The design, fabrication and testing of structures exploiting the V-groove HEMT GaN structure, combined with the trench metal oxide semiconductor (MOSFET) concept, have outperformed state of the art Silicon and Silicon Carbide switches. Material-device-performance correlation methodology has ensured the reliability is designed through the physics of failure approach. The project has also assessed other novel structures with blocking voltages over 10kV, as well as the evaluation of the reliability of these devices under system environments. The device has been the vertical enhancement mode GaN-AlGaN HEMT, which has increased the operating frequency. These devices dramatically go beyond power MOSFETs and induction gate field effect transistors (IGFETs) and will not require stacked, identical p-n junctions required for superjunctions.

The Impact

The major outcome of a reliable GaN technology and wideband gap semiconductor device technology for wind power turbines can be determined at the systems level by enabling reduced system size and cost, maximizing speed and high voltage handling capabilities, and maximizing power output. The performance enhancement possible through inserting the emerging wide band-gap semiconductor power devices can only be possible if all degradation mechanisms are understood, and reliability can be achieved.

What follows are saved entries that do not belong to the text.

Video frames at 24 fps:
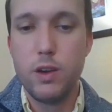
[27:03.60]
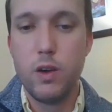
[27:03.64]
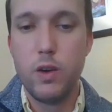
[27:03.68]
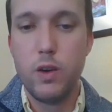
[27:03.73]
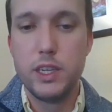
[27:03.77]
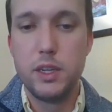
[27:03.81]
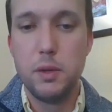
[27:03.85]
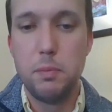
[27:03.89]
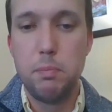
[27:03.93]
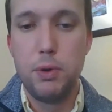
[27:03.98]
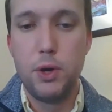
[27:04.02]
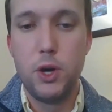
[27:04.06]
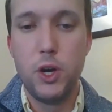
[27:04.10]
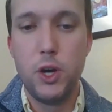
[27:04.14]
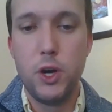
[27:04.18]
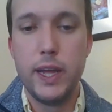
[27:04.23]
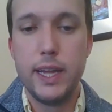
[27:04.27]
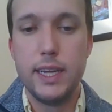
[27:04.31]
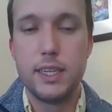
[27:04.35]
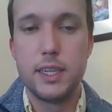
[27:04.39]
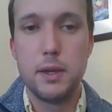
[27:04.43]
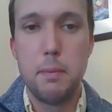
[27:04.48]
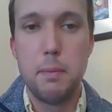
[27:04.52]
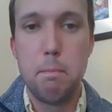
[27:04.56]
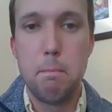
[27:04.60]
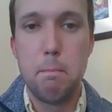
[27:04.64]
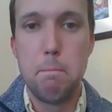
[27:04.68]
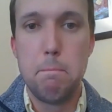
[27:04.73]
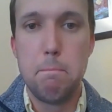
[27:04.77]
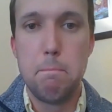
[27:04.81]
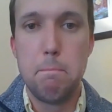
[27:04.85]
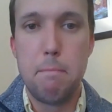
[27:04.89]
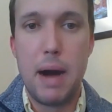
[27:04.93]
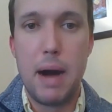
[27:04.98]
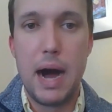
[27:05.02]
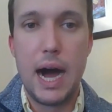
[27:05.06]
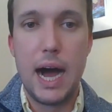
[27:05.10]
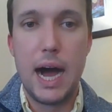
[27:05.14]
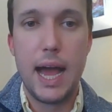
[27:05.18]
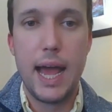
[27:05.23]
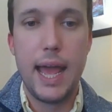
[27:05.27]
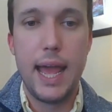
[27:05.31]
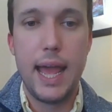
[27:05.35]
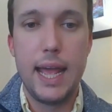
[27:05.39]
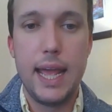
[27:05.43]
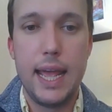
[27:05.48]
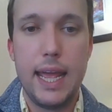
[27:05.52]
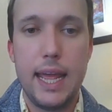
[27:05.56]
going to put
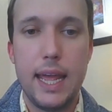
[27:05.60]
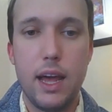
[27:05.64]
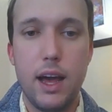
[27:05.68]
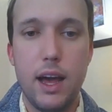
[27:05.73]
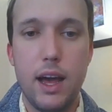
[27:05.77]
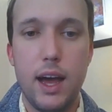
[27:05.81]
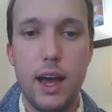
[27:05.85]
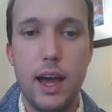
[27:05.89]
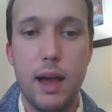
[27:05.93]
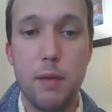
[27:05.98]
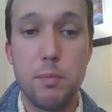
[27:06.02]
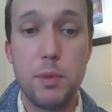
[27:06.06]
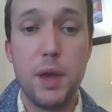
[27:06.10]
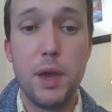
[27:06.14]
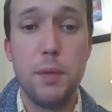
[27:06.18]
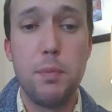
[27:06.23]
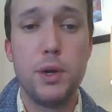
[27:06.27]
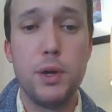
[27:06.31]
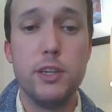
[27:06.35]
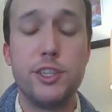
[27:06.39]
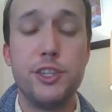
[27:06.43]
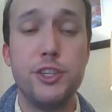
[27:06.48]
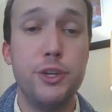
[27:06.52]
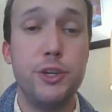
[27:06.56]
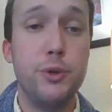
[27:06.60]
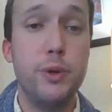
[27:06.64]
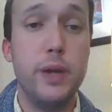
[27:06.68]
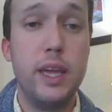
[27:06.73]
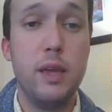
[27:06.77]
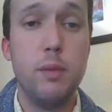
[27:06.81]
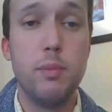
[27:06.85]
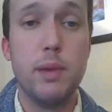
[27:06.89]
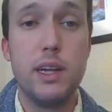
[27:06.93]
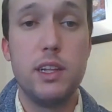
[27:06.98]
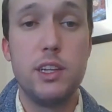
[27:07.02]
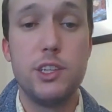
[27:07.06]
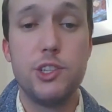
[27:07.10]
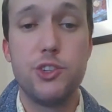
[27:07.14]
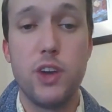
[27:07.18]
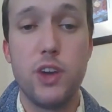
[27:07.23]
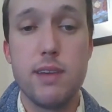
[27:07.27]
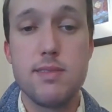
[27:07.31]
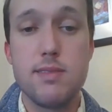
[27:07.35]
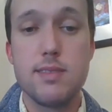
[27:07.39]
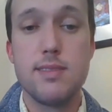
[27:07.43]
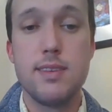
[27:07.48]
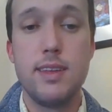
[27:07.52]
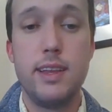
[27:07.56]
I'm going to put two email
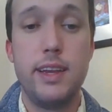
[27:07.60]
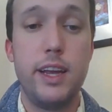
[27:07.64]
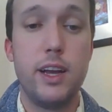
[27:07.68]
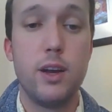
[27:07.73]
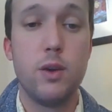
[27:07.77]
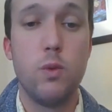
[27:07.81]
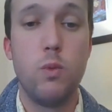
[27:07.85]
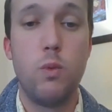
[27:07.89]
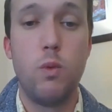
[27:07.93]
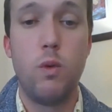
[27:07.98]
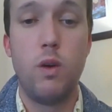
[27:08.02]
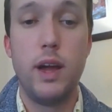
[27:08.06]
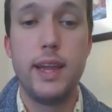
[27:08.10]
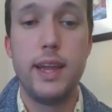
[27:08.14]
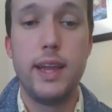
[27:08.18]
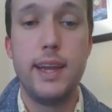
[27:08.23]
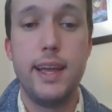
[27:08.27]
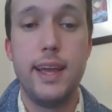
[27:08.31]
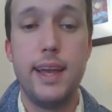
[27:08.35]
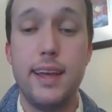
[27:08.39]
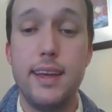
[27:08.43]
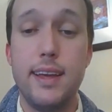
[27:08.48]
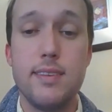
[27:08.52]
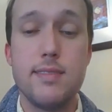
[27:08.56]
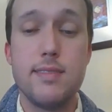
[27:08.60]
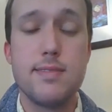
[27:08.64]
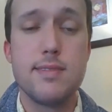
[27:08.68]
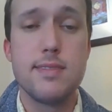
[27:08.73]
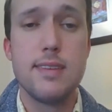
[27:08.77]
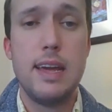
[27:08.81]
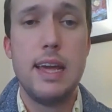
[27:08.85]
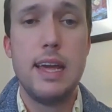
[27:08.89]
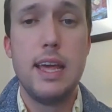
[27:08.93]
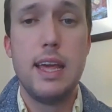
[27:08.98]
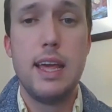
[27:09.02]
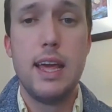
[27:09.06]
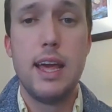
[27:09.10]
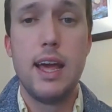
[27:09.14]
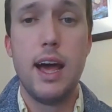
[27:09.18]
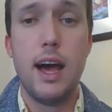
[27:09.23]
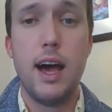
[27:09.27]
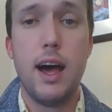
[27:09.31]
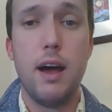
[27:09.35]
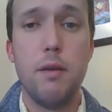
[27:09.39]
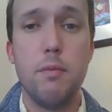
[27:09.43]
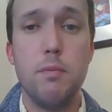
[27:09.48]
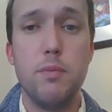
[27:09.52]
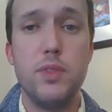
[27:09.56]
addresses in here. One is
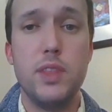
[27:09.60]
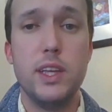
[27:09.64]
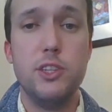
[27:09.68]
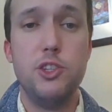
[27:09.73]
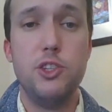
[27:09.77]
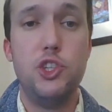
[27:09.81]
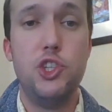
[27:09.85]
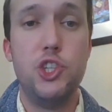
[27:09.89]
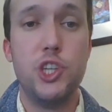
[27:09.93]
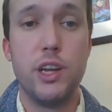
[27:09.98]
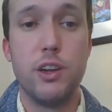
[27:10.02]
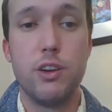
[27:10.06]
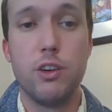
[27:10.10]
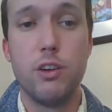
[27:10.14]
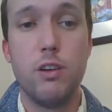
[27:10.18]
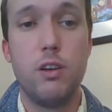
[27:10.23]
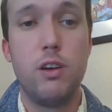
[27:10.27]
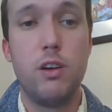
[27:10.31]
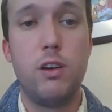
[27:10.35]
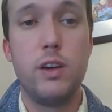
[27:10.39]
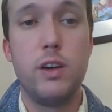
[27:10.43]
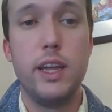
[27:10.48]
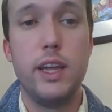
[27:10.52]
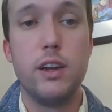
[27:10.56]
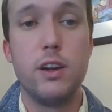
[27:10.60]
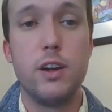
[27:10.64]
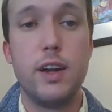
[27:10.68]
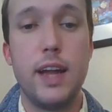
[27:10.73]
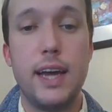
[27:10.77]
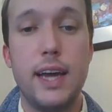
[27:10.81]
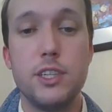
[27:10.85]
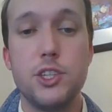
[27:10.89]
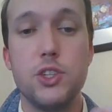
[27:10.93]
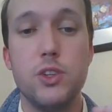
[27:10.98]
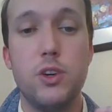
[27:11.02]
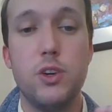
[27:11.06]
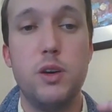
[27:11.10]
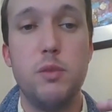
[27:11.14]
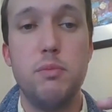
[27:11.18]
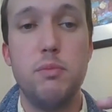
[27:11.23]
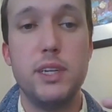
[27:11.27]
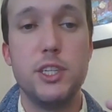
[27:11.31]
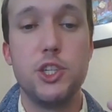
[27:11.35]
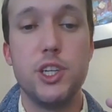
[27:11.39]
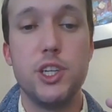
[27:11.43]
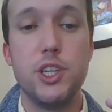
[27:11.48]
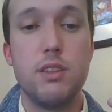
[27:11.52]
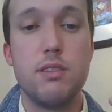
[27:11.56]
the general international
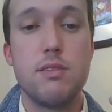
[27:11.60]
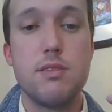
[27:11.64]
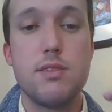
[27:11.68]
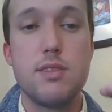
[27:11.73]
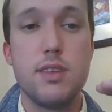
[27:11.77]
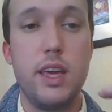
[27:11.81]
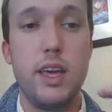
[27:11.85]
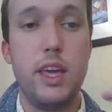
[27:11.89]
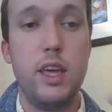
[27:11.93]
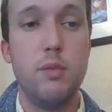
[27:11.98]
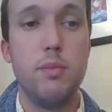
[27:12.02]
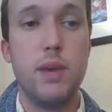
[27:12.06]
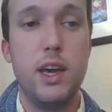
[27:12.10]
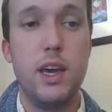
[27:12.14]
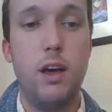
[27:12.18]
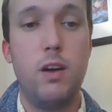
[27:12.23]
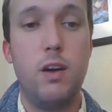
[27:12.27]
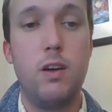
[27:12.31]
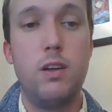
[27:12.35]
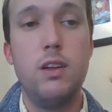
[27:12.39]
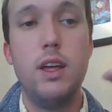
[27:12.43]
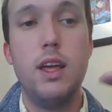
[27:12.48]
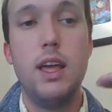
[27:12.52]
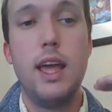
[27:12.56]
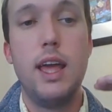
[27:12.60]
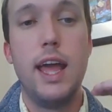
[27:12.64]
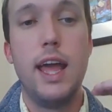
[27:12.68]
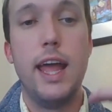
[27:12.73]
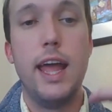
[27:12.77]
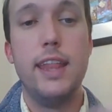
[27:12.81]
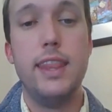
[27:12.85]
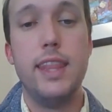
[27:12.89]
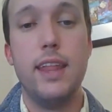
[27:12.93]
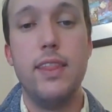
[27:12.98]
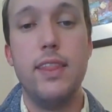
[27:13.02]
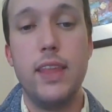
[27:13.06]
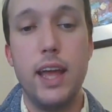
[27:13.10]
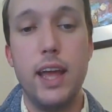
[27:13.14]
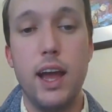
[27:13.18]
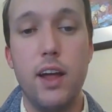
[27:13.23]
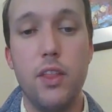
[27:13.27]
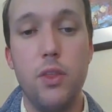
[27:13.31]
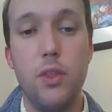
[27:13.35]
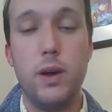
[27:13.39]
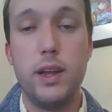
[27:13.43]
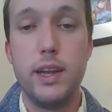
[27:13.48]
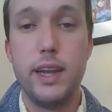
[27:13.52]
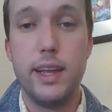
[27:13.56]
admissions email, and then the
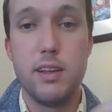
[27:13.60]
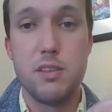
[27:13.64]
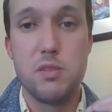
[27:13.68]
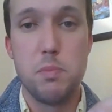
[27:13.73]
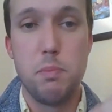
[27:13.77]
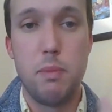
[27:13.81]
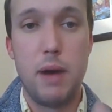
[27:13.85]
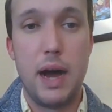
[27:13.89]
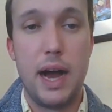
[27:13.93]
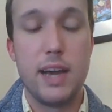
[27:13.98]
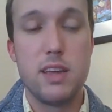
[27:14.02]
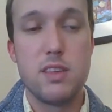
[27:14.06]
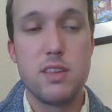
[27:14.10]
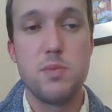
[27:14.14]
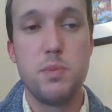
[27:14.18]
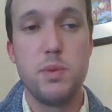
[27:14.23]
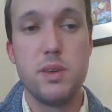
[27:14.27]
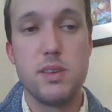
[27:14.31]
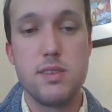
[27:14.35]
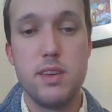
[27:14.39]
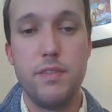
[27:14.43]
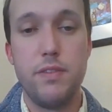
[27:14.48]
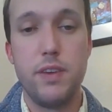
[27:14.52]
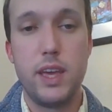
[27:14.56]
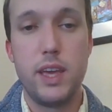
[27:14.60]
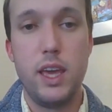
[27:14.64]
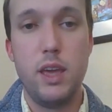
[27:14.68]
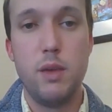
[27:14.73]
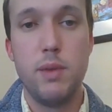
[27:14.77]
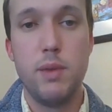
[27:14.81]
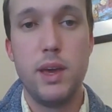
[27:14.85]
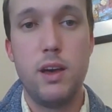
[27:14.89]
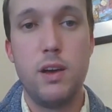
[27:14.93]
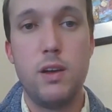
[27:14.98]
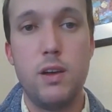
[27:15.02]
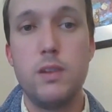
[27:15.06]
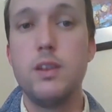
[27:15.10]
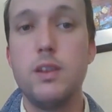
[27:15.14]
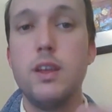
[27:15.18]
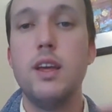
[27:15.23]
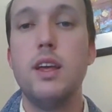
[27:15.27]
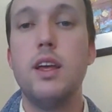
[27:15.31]
other one is my specific email.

New Research Directions and New Industries

The GaN vertical heterojunction field effect transistor (HFET) technology could have a significant impact on the next generation of power modules due to their one order of magnitude higher power density over conventional silicon IGFETs, and their ability to operate at higher efficiency and voltage linearity due to their robustness to incident power immunity in many grid applications. However, the reliability improvements necessary to achieve this promise requires the development of a new physics-based approach to reliability prediction for GaN-based high voltage field effect transistors (HVFETs). This has been accomplished through the development of reliability models based on the Bayesian approach.

Innovations and Interdisciplinary Character

This project has provided the development of physics-based failure models for GaN-based HVFETs. More importantly, it has established an integrated fundamental science approach encompassing degradation processes such as the material/heterostructures, bulk, surface and interface states, temperature, strain, and high field effects such as hot carriers and hot phonons generation as well the materials science of contacts and Schottky barriers. The point defect parameters and their effect on device reliability have been determined and include surface, interface, bulk barrier and bulk buffer traps. The physics of hot phonons and hot electrons and their interplay with thermal and polarization phenomena as well as interactions with existing defects and the nucleation of new defects have been uncovered. The effect of hot electron and hot phonon on phonon decay and power dissipation, as well as the velocity limiting processes, has been determined. All of these factors, once eliminated, lead to system integration of high voltage GaN three terminal devices in reliable wind turbines.

An Upcoming Challenge

The establishment of the basis for the 21st-century approach to robust manufacturing and reliability has begun. To meet this challenge, failure mechanisms due to the high electric fields; the coupled effects of heat, strain, and electric polarization, gate current, and the relatively high density of extended and point defects endemic in GaN and SiC must be further identified and quantified.

Professor Christou and his research group have identified unique dislocation clustering in thick GaN epitaxial layers necessary for power electronics. Such clustering must be controlled and understood from a thermodynamics point of view. The physics-based knowledge gained through extensive and targeted characterizations and analyses must be incorporated into the failure models, which can then become the basis for a novel robust manufacturing approach.

Offshore wind energy is a critical application due to the harsh operating environment. This is of specific interest to the state of Maryland as a large “wind farm” will soon operate in the Atlantic Ocean, roughly 20 miles from Ocean City.